KUALA LUMPUR: A 59-year-old businesswoman has been charged at the Sessions Court here with four counts of transaction structuring involving more than RM230,000, believed to be the first case of its kind in the country.
Mazni Abu Bakar pleaded not guilty after the charges were read out to her before Sessions Court judge Sabariah Othman on Wednesday (June 30).
According to the first to the fourth charge sheets, Mazni allegedly ordered one Syed Ajarul Asuad Syed Aziz to structure four transactions – for RM60,009.50, RM67,417.30, RM50,130.20 and RM61,018.35 – into a CIMB account belonging to Sasrestu Sdn Bhd in order to avoid reporting the transactions as required under Section 14(1)(a) of the Anti-Money Laundering, Anti-Terrorism Financing and Proceeds of Unlawful Activities Act (Amlatfapuaa) 2001.
Under Section 14(1)(a), it is stated that a reporting institution shall promptly report to the competent authority if a transaction exceeds an amount that the competent authority may specify.
The four charges were framed under Section 4A(1) of the same Act and Mazni faces a fine of not more than five times the amount involved or imprisonment of up to seven years or both, if convicted.
Mazni was also hit with four charges of money laundering under Section 4(1)(b) of the Act.
According to the fifth charge, she was accused of transferring RM47,627.92 from Sasrestu’s bank account to a bank account belonging to Teakway Industrial Sdn Bhd through a cheque.
For the sixth charge, Mazni allegedly used RM65,000 to purchase a Toyota Alphard.
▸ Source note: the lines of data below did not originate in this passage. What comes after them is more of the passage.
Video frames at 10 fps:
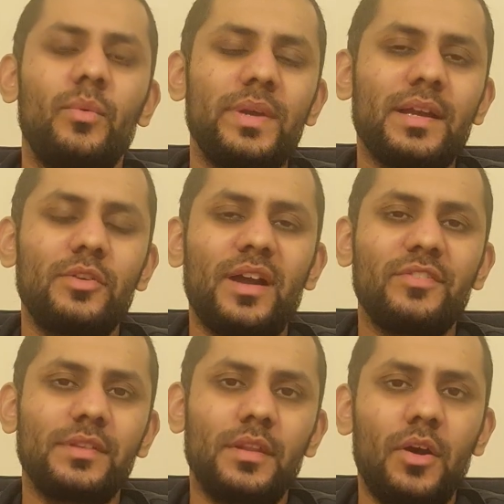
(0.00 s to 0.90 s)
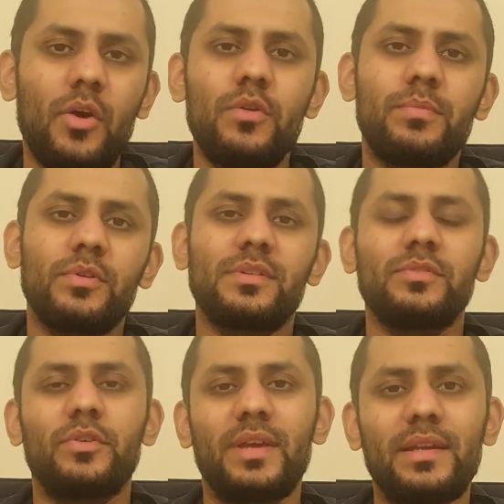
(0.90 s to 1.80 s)
We can look after the whole process
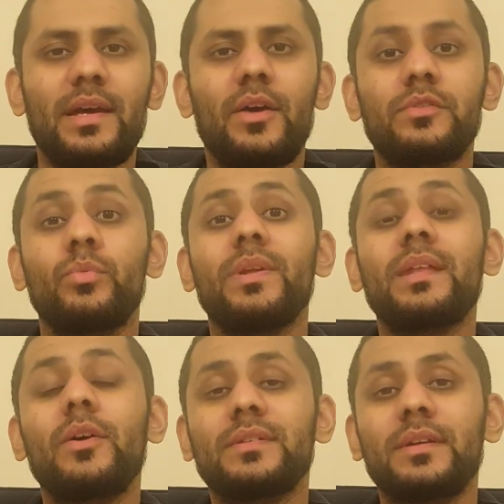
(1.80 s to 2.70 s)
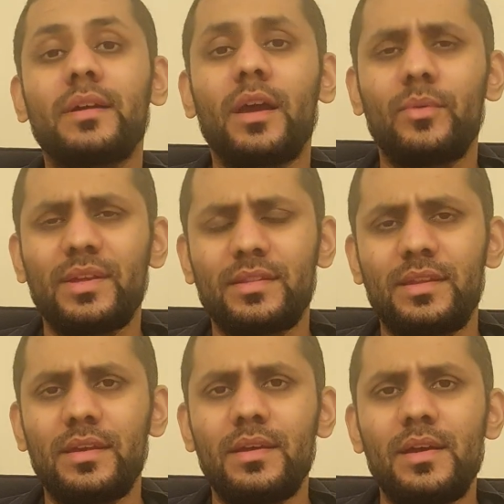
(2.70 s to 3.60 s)
for you in-house without incurring
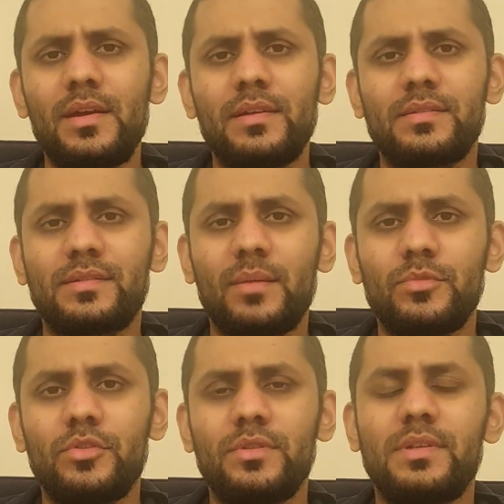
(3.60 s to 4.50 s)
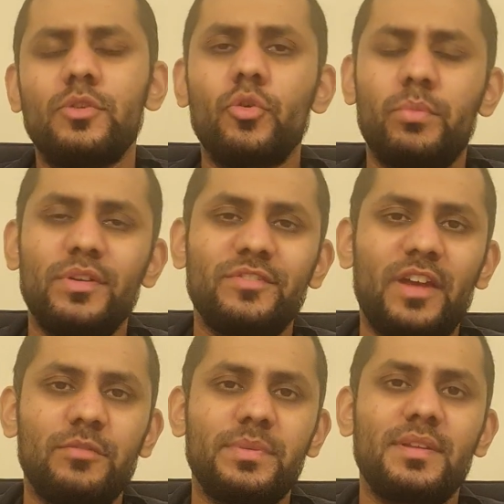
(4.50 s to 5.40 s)
the stamp duty
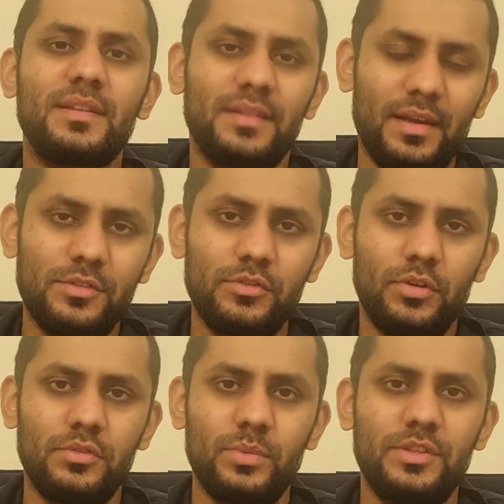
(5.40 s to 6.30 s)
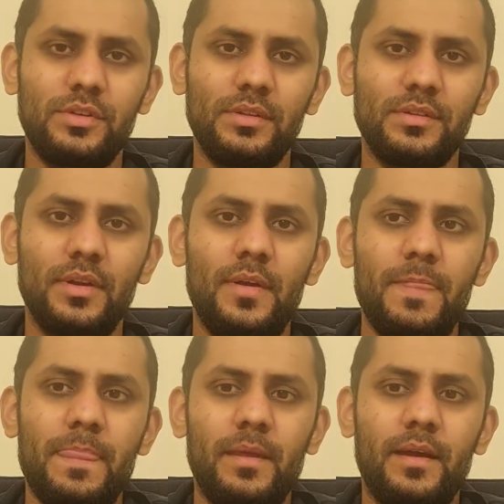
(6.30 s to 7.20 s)
0.5% tax charge, which is,
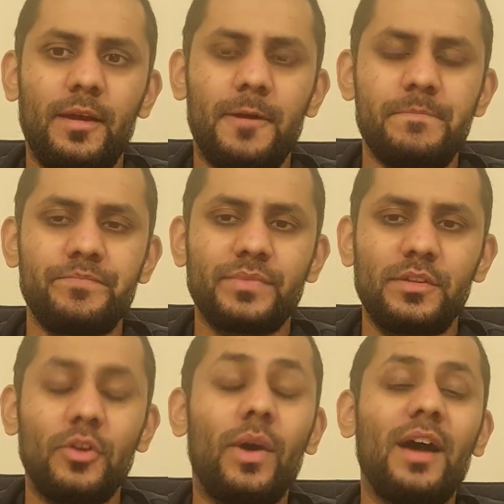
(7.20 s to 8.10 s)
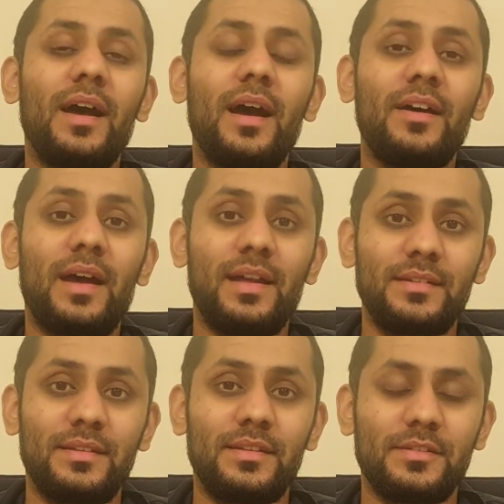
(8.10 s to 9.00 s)
I had
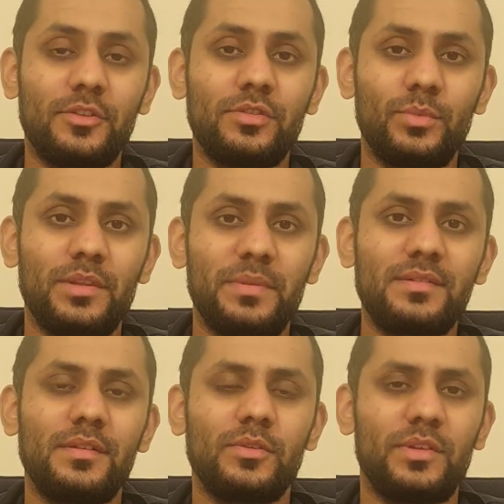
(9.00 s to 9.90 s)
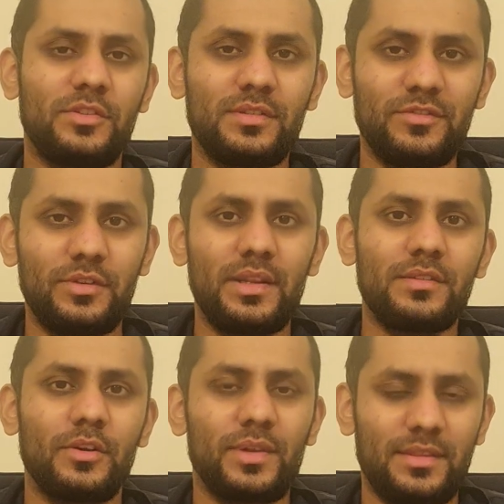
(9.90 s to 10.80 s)
a discussion with a business owner just a few
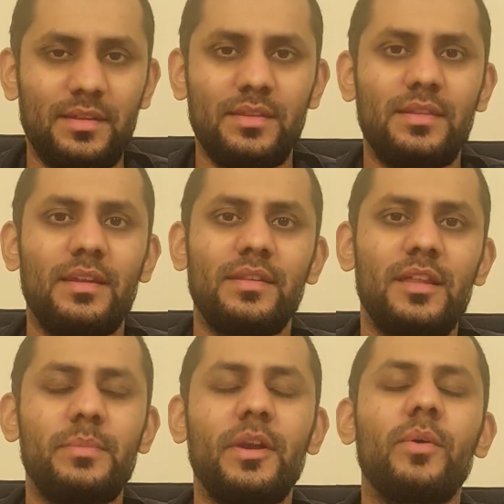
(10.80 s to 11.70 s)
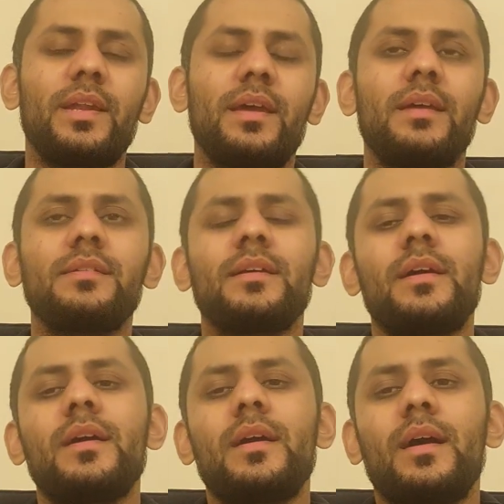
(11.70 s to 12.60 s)
days ago, and they'll be going ahead.
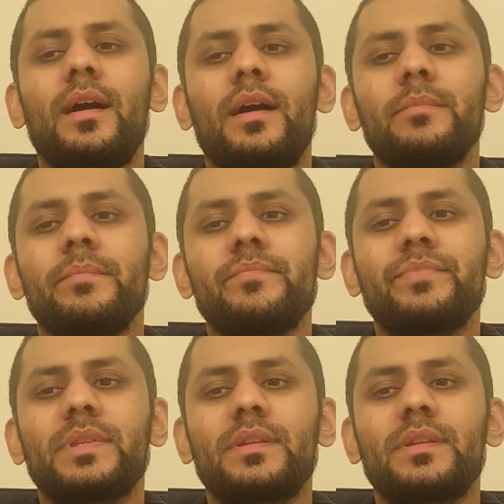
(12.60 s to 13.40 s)
The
For the seventh charge, the accused allegedly used RM104,832.80 for Customs payment which she deposited into an account belonging to Visi Inisiatif Sdn Bhd through cheques.
For the eighth charge, Mazni was accused of disposing of RM15,892.23 that she received from one Azizul Fakhri Nordin.
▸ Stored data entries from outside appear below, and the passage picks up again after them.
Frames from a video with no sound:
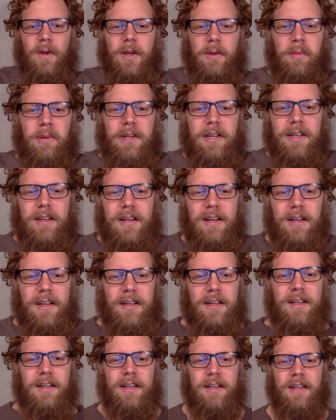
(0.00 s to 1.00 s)
Wikipedia.
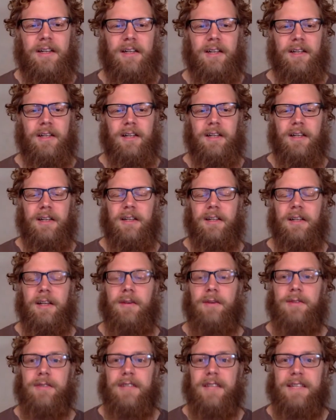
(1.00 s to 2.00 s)

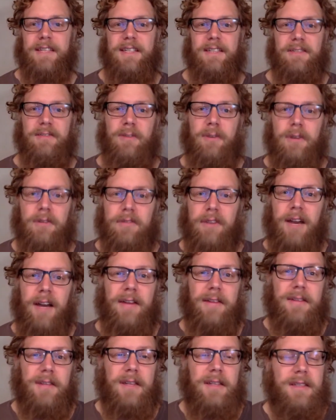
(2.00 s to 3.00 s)
That was in
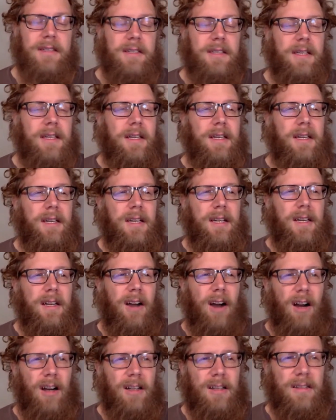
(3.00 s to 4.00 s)
1945, so that's
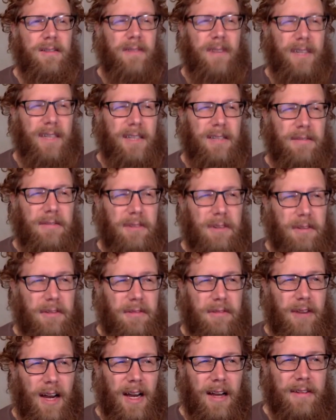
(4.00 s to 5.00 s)
August of
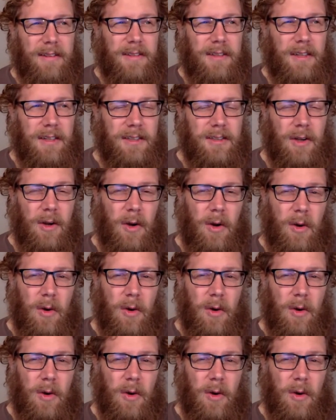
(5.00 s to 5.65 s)
1945, so that's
The money laundering charges under Section 4(1)(b) of the Act carry imprisonment of up to 15 years and a fine of no more than five times the amount involved or RM5mil, whichever is higher.
Mazni allegedly committed all the offences at CIMB Bank in Taman Melawati between Jan 16 and Sept 18, 2018.
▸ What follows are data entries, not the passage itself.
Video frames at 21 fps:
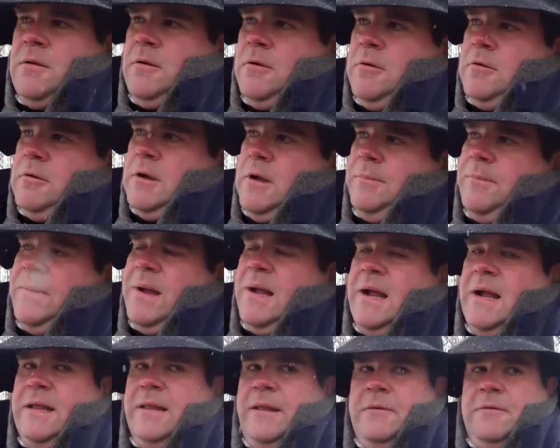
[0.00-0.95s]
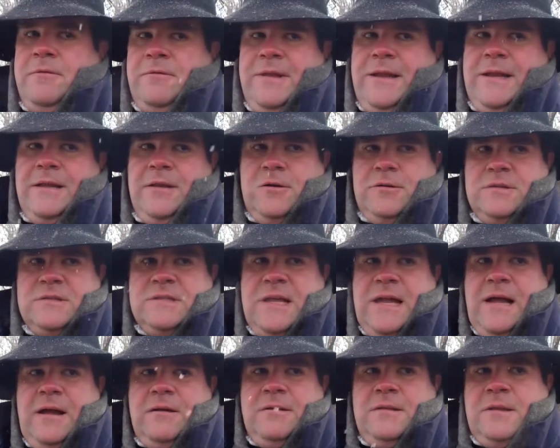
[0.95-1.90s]
or pine, they would have laid those
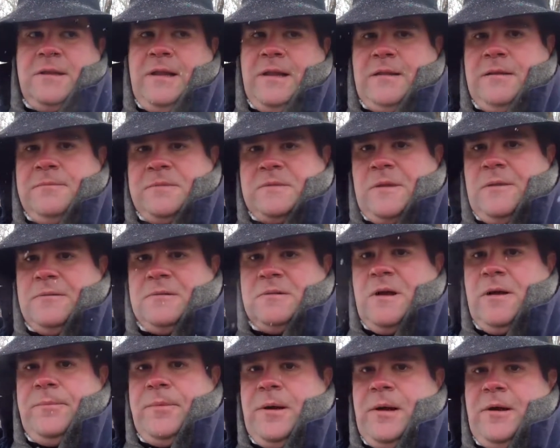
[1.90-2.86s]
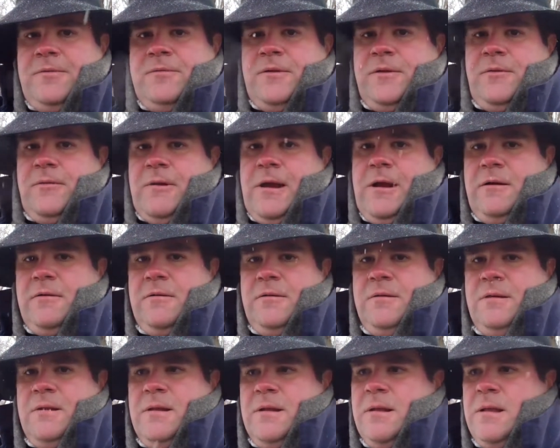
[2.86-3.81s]
down to get themselves up off the ground.
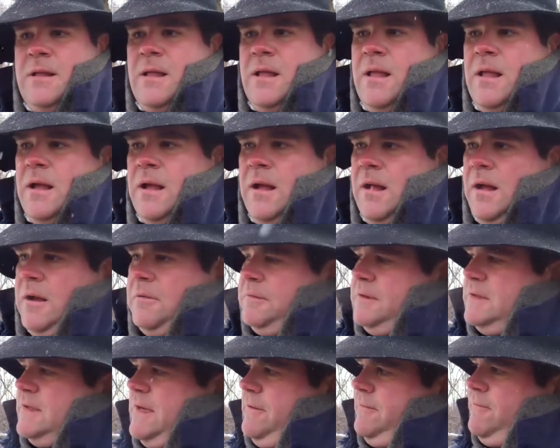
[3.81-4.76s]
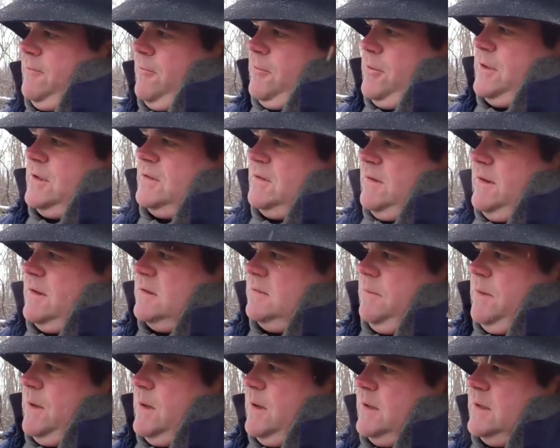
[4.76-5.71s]
We say 4 to 6
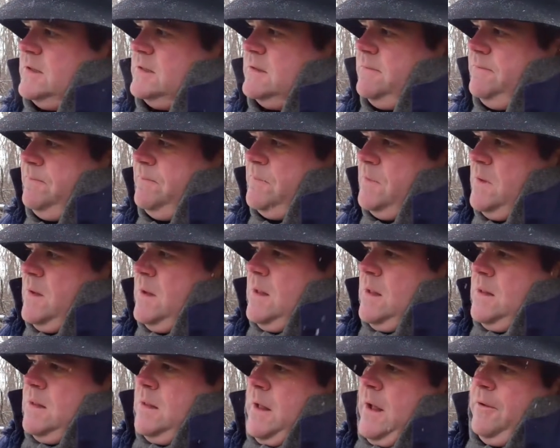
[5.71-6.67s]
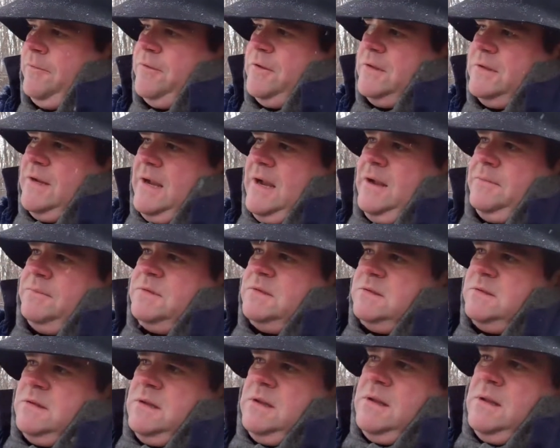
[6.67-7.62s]
because
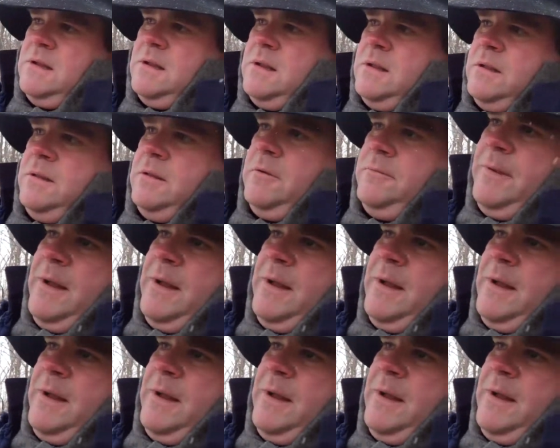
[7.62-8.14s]
oftentimes their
Deputy Public Prosecutor Mahadi Abdul Jumaat offered bail at RM300,000 in one surety for all charges.
He also asked the court to impose additional conditions for the accused to report to the Malaysian Anti-Corruption Commission (MACC) office monthly and to surrender her passport to the court.
Lawyer K. Theivendran, who represented the accused, asked for a lower bail on the grounds that his client has three children to care for and the youngest is still schooling.
“The amount suggested is unreasonable. The accused is not a flight risk. She has a souvenir shop that is closed due to the movement control order,” he said.
The judge then fixed bail at RM80,000 in one surety and ordered for the additional conditions asked by the prosecution to be imposed.
The case is set for mention on July 30.
On Monday, it was reported that a businesswoman would be charged for transaction structuring, believed to be the first such case in the country.
Sources said structuring a transaction, better known as "smurfing", was a technique used by financial criminals to deposit or withdraw cash obtained from illegal activities.
It is used to evade detection by a bank, which is required to report the deposit or withdrawal of more than RM50,000 of funds daily by a customer to Bank Negara.
The central bank uses the Cash Threshold Report (CTR) mechanism to monitor any cash transaction, be it deposit or withdrawal, conducted by any individual at a bank.
In December 2018, Bank Negara amended the transaction amount that requires reports from a bank from RM50,000 daily to RM25,000 daily.
The new threshold was enforced on Jan 1, 2019.